学生たちは口々に「楽しかった」、「プログラミングの道に進んで秋田に貢献したい」と話し、今回の特別ゼミが新たな一歩へとつながった様子がうかがえました。

特別ゼミの進行を行なったのは、合同会社G−experience(ジーエクスペリエンス)の松浦真さん 。3年前に家族で大阪から秋田県五城目町に移住してきたそうです。移住前は、大阪で学生たちにICTの指導をしていたとのこと。

ジーエクスペリエンスの松浦真さん

今回の特別ゼミに参加した秋田の子どもたちについて、松浦さんは、「よく理解し、熱心に取り組んでくれてびっくりした」そうです。また、「ICTのような技術は都会よりもむしろ、秋田のような地方都市でこそ、役立つ機会が多いはず」とも話されていました。

今回が初めての開催だった学生向けのICT特別ゼミ。
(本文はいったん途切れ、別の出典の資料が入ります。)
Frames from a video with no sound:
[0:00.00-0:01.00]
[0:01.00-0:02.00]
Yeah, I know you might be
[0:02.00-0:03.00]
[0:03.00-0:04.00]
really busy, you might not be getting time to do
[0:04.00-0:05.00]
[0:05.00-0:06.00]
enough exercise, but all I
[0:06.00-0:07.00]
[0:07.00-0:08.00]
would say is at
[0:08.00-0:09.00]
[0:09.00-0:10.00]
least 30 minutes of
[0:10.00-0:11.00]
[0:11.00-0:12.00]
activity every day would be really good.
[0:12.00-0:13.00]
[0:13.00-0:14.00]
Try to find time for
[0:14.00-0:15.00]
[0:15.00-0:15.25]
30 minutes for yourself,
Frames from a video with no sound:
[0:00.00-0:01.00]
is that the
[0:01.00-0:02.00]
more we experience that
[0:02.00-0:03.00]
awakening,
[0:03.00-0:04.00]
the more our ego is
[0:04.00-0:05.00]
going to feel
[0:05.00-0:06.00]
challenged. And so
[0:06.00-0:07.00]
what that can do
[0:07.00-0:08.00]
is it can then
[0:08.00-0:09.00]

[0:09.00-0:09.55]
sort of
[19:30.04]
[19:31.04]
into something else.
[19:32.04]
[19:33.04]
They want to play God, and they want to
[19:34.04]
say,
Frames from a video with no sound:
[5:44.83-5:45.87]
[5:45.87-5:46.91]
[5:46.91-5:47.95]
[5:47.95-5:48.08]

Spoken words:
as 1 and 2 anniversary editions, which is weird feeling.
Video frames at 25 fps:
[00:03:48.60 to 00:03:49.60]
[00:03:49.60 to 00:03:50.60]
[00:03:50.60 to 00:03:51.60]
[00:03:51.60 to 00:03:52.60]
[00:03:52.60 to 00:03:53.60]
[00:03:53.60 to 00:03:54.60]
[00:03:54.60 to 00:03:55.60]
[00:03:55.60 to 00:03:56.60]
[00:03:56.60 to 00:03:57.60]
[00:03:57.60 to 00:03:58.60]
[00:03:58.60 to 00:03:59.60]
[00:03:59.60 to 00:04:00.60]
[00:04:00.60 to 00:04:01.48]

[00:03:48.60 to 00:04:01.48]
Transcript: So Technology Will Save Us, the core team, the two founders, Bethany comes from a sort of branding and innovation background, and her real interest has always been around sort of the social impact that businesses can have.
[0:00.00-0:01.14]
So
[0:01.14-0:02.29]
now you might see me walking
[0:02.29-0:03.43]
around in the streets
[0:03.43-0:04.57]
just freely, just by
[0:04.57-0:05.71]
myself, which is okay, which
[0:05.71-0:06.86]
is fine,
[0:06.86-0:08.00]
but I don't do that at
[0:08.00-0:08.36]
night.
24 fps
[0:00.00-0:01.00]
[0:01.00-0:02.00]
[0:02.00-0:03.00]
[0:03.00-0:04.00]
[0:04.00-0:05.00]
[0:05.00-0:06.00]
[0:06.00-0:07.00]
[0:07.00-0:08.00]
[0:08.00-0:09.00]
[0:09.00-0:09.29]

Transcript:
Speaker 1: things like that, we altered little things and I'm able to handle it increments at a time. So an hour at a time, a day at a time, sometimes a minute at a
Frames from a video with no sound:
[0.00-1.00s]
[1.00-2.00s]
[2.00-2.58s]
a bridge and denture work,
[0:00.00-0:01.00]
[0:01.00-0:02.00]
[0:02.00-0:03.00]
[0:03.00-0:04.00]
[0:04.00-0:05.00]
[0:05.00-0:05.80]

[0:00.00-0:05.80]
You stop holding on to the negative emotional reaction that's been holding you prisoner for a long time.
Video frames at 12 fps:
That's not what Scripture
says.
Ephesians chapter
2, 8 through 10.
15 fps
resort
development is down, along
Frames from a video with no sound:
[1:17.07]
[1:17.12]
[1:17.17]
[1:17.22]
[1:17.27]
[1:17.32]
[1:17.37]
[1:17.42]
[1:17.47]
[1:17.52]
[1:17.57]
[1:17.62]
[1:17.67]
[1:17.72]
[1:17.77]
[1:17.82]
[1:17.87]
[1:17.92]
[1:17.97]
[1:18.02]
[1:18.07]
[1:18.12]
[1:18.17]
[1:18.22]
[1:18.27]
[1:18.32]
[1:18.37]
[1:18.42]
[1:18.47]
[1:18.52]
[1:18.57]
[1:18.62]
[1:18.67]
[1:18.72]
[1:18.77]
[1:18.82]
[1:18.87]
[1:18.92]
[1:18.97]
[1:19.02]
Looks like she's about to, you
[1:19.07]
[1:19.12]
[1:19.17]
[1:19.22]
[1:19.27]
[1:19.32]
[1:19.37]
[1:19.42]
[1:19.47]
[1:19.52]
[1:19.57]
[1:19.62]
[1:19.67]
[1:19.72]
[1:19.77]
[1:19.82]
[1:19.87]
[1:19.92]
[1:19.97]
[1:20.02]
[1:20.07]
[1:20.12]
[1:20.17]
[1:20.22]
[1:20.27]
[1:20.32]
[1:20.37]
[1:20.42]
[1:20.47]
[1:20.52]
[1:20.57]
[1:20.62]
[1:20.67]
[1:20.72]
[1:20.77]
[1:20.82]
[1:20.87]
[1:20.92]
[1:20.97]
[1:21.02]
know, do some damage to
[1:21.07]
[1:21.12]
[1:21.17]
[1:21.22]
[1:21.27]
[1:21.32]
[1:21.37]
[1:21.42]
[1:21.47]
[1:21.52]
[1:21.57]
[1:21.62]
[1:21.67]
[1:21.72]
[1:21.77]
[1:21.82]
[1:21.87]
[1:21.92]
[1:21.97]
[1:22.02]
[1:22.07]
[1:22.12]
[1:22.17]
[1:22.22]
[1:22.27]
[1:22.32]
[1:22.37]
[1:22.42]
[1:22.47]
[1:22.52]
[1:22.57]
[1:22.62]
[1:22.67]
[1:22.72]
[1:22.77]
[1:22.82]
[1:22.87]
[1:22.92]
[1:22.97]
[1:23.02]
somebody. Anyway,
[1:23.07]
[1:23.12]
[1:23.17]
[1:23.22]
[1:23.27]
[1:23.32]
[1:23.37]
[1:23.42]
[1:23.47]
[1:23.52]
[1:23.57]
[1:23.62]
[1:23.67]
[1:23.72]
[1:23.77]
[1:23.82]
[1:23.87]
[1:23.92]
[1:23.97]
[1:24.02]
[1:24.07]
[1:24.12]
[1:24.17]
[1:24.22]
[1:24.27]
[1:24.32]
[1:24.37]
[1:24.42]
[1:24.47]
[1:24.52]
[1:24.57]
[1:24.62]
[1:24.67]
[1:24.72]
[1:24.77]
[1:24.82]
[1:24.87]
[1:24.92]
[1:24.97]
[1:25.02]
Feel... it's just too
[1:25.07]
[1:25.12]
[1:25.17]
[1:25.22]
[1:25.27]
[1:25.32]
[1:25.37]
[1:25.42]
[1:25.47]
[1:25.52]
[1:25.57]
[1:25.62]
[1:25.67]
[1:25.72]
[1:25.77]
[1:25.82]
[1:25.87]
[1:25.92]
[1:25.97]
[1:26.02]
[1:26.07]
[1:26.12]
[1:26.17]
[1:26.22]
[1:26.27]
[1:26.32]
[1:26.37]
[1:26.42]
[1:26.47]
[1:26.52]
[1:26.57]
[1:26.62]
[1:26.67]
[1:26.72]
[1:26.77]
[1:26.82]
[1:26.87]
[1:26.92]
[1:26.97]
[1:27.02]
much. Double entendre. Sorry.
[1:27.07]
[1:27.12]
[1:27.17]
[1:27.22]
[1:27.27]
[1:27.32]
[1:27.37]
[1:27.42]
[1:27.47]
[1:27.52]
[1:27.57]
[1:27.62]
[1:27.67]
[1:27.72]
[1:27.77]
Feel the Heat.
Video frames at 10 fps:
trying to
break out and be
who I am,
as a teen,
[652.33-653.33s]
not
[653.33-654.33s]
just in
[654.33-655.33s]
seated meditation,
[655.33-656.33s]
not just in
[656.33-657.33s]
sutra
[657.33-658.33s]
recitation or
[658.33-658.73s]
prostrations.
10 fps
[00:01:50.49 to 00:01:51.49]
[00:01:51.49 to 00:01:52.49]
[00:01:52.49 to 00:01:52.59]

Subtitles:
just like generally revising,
主催した秋田県産業労働部 産業政策課デジタルイノベーション戦略室室長 羽川 彦禄さんは、参加した学生たちについて、「やはり(興味分野の)吸収力・成長力が全然違う!難しかった、または物足りなかったなど感想はいろいろありましたが、今後の展望につなげたい」とし、その一つとして、プログラミング等のICTに関し世代を超えて知識経験を共有する仕組みである「地域ICTクラブ」の展開を挙げていました。

秋田県産業技術センター 主任研究員 佐々木大三さん

また、主催した秋田県を代表して秋田県産業技術センター 主任研究員 佐々木大三さんは、最後に「ここから未来のスペシャリスト、その仲間がきっと誕生すると思う!ぜひ、ここにいる人と2ショットを撮って宝物にしてほしい」と学生たちにエールを送っていました。

今回のような取り組みが、最先端の技術によって秋田を活性化する第一歩となり未来へとつながっていくことを期待しています!!